Amazon Joins Tech Giants in Open Sourcing a Key Machine Learning Tool

by Ostatic Staff - May. 17, 2016

Among technology categories creating sweeping change right now, cloud computing and Big Data analytics dominate the headlines, and open source platforms are making a difference in these categories. However, one of the biggest open source stories of the year surrounds newly contributed projects in the field of artifical intelligence and the closely related field of machine learning.

Some of the biggest tech companies are helping to drive the trend. Google has open sourced a program called TensorFlow. It’s based on the same internal toolset that Google has spent years developing to support its AI software. Meanwhile, Facebook is open sourcing its machine learning system designed for artificial intelligence (AI) computing at a large scale. It's based on Nvidia hardware. And, IBM announced that its proprietary machine learning program known as SystemML is freely available to share and modify through the Apache Software Foundation. Now, Amazon has contributed a project in this space, called DSSTNE.

 DSSTNE is available now on GitHub under an Apache 2.0 open-source license.

According to Amazon:

"DSSTNE (pronounced "Destiny") is an open source software library for training and deploying deep neural networks using GPUs. Amazon engineers built DSSTNE to solve deep learning problems at Amazon's scale. DSSTNE is built for production deployment of real-world deep learning applications, emphasizing speed and scale over experimental flexibility.

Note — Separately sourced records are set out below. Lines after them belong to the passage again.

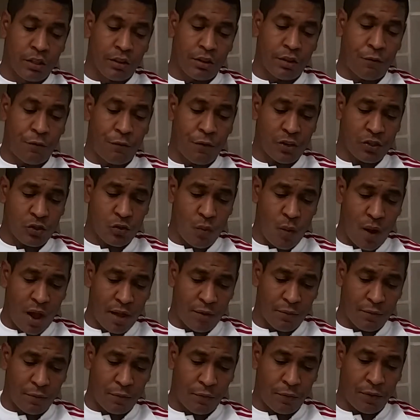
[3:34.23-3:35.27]
The first
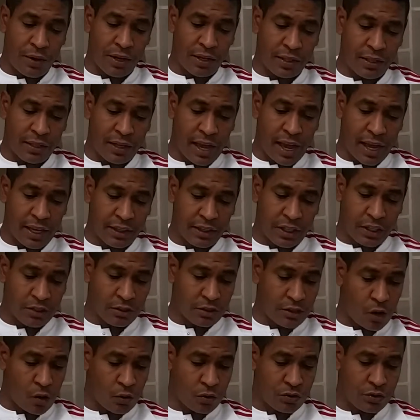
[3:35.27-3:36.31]
one, Ferdinand de
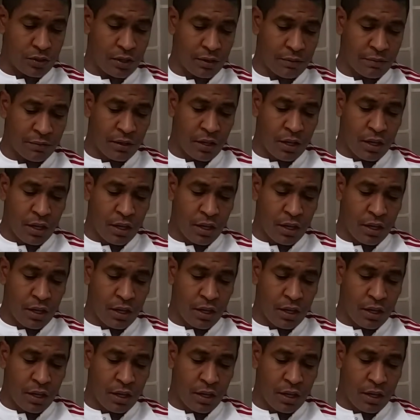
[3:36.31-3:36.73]
Saussure,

DSSTNE was built with a number of features for production workloads:

Multi-GPU Scale: Training and prediction both scale out to use multiple GPUs, spreading out computation and storage in a model-parallel fashion for each layer.

Large Layers: Model-parallel scaling enables larger networks than are possible with a single GPU.

Sparse Data: DSSTNE is optimized for fast performance on sparse datasets. Custom GPU kernels perform sparse computation on the GPU, without filling in lots of zeroes.

 There is a User Guide for detailed information about the features in DSSTNE. You can also check examples to start planning your own Neural Network Modeling using DSSTNE.

According to a FAQ:

"Deep Scalable Sparse Tensor Network Engine, (DSSTNE), pronounced “Destiny”, is an Amazon developed library for building Deep Learning (DL) machine learning (ML) models. DSSTNE significantly outperforms current open source DL libraries on certain tasks where training data is sparse (where almost all the values are zero).

We are releasing DSSTNE as open source software so that the promise of deep learning can extend beyond speech and language understanding and object recognition to other areas such as search and recommendations. We hope that researchers around the world can collaborate to improve it. But more importantly, we hope that it spurs innovation in many more areas.

DSSTNE has been built from the ground up to support use cases where training data is sparse, while other libraries such as Caffe, TensorFlow, Theano and Torch have a larger feature set and network support. DSSTNE resembles Caffe in spirit, emphasizing performance for production applications. DSSTNE is much faster than any other DL package (2.1x compared to TensorFlow in 1 g2.8xlarge) for problems involving sparse data, which includes recommendations problems and many natural language understanding (NLU) tasks. DSSTNE is also significantly better than other packages at using multiple GPUs in a single server. DSSTNE can automatically distribute each computation across all available GPUs, speeding up all computations, and also enabling larger models than other packages can build without heroic effort. Practically, this means being able to build recommendations systems that can model ten million unique products instead of hundreds of thousands, or NLU tasks with very large vocabularies."